* Instructions for the task: Reproduce the entries verbatim; no pictures.

* Stored data:

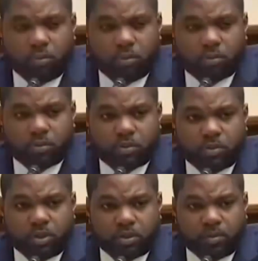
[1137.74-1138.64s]

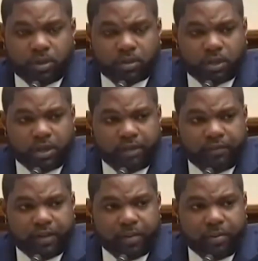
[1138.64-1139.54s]
Mr. Miller, to
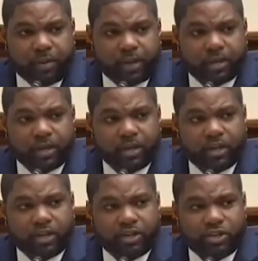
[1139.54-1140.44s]
clarify that point,
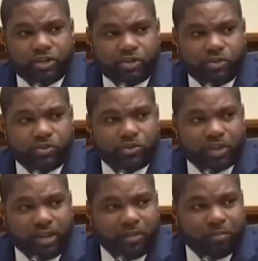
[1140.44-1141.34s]
did you
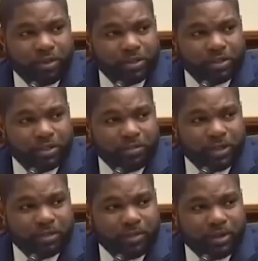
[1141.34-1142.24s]
tell the president about the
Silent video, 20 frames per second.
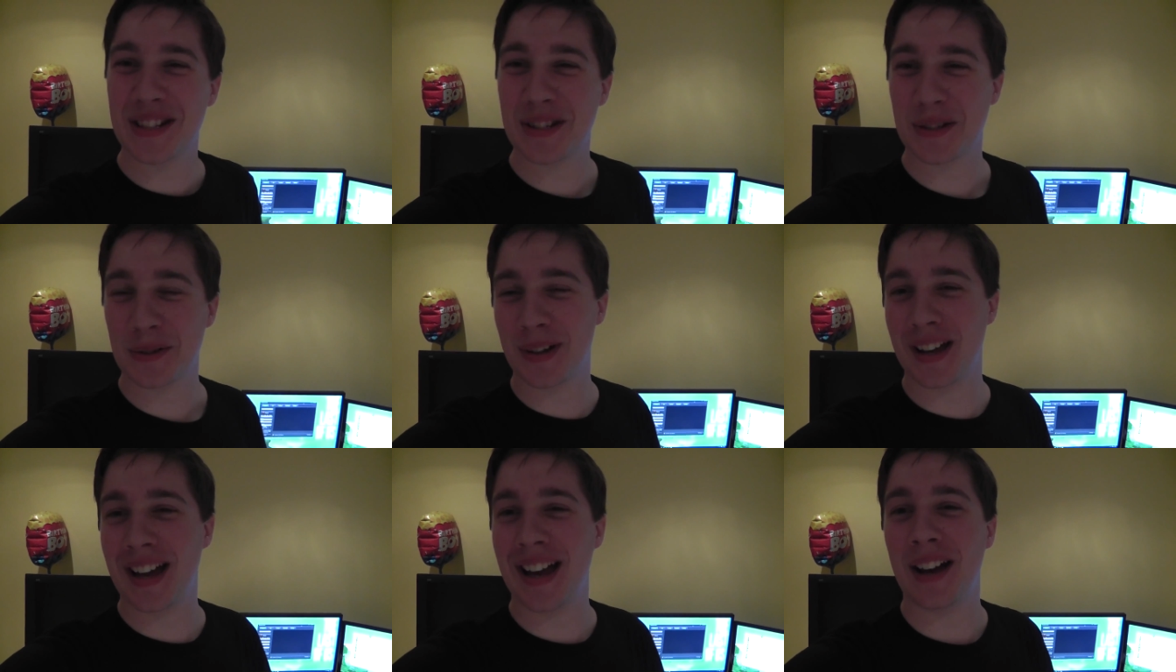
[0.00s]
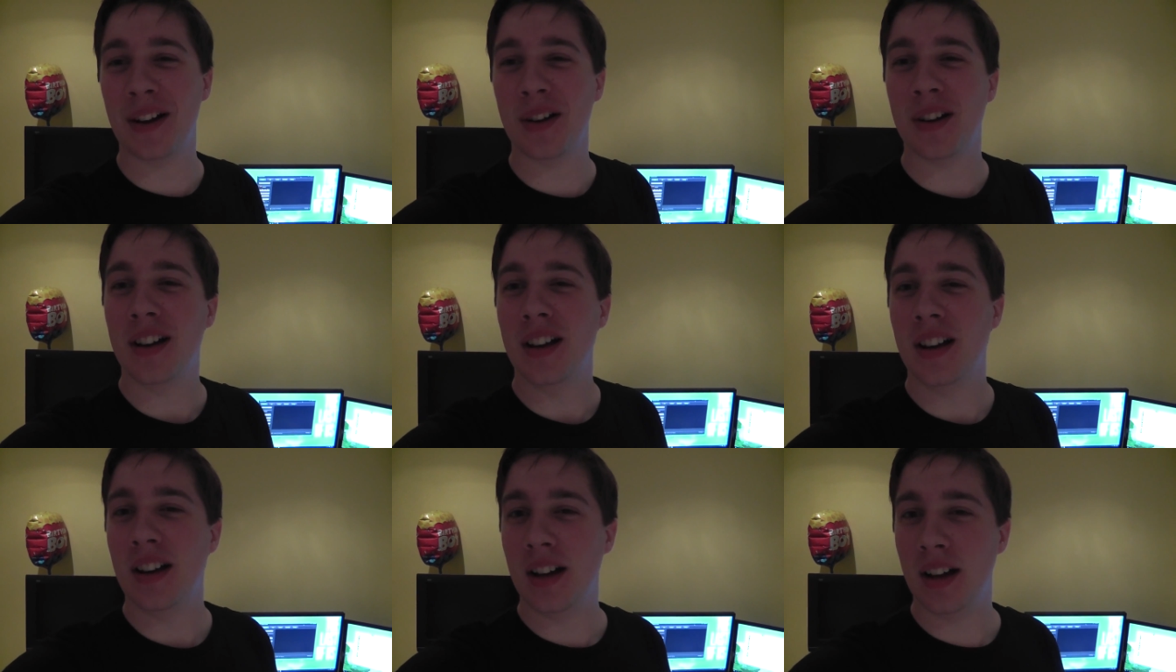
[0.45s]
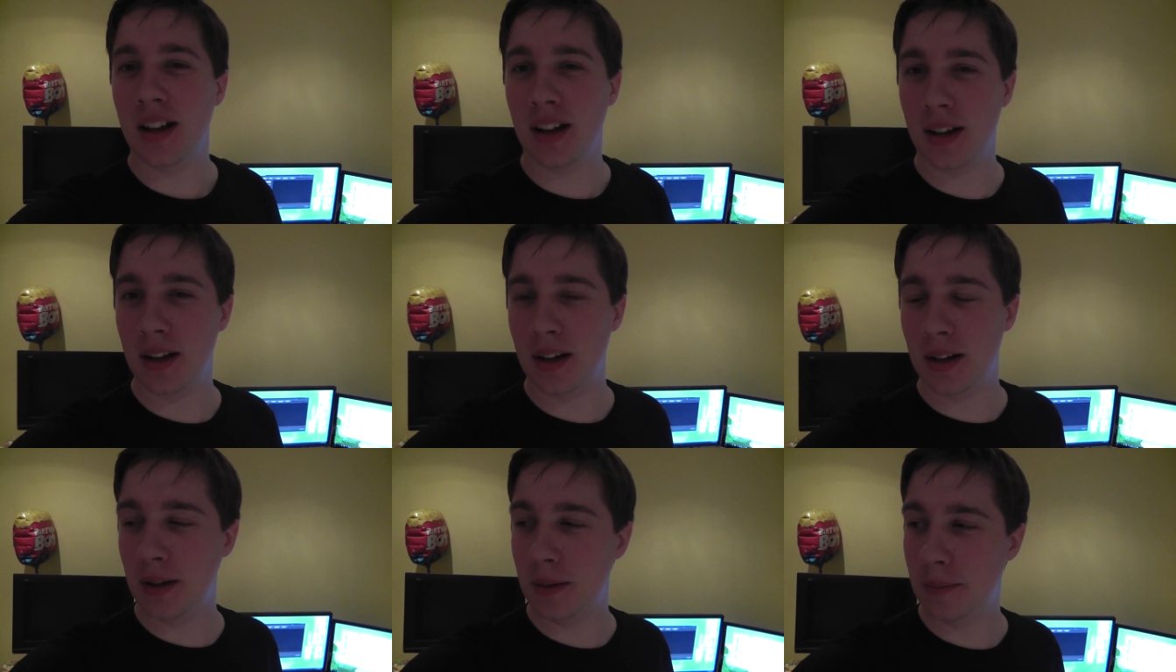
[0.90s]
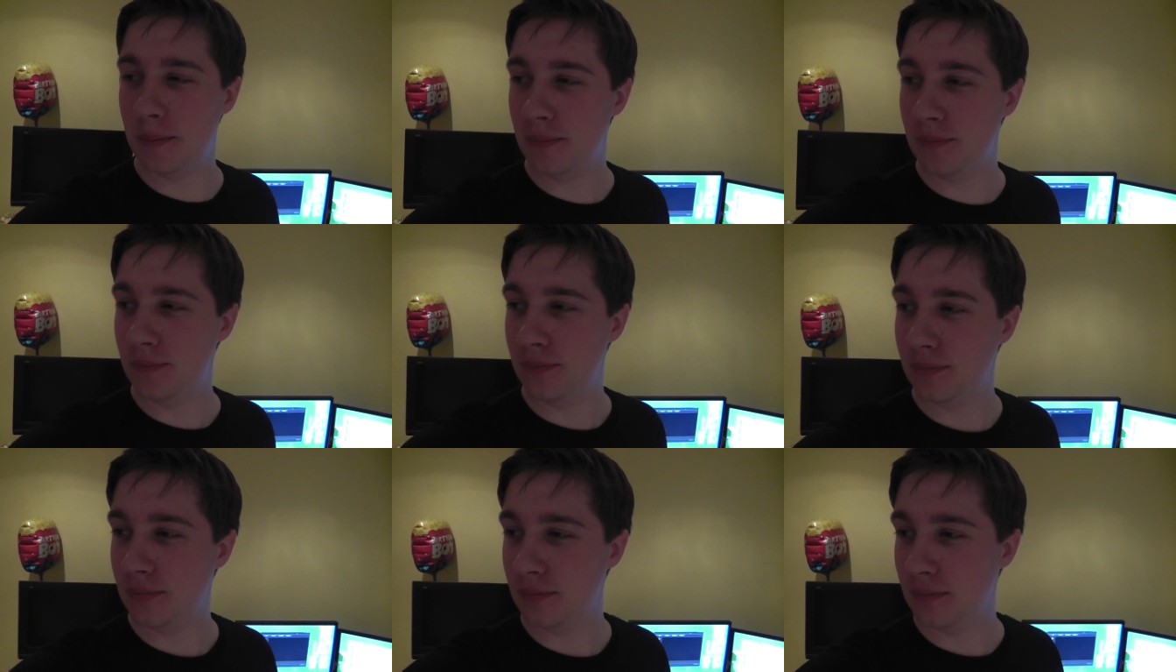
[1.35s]
to sort it out.
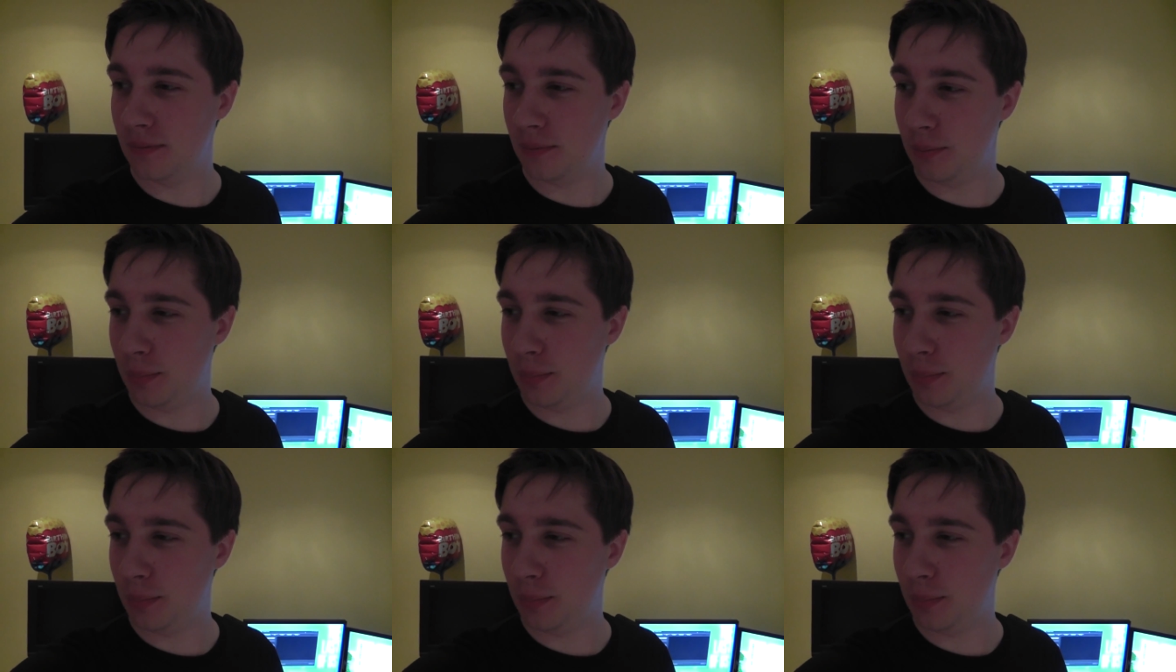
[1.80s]
Um,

* Solution to this exercise:
[1137.74-1138.64s]

[1138.64-1139.54s]
Mr. Miller, to
[1139.54-1140.44s]
clarify that point,
[1140.44-1141.34s]
did you
[1141.34-1142.24s]
tell the president about the
Silent video, 20 frames per second.
[0.00s]
[0.45s]
[0.90s]
[1.35s]
to sort it out.
[1.80s]
Um,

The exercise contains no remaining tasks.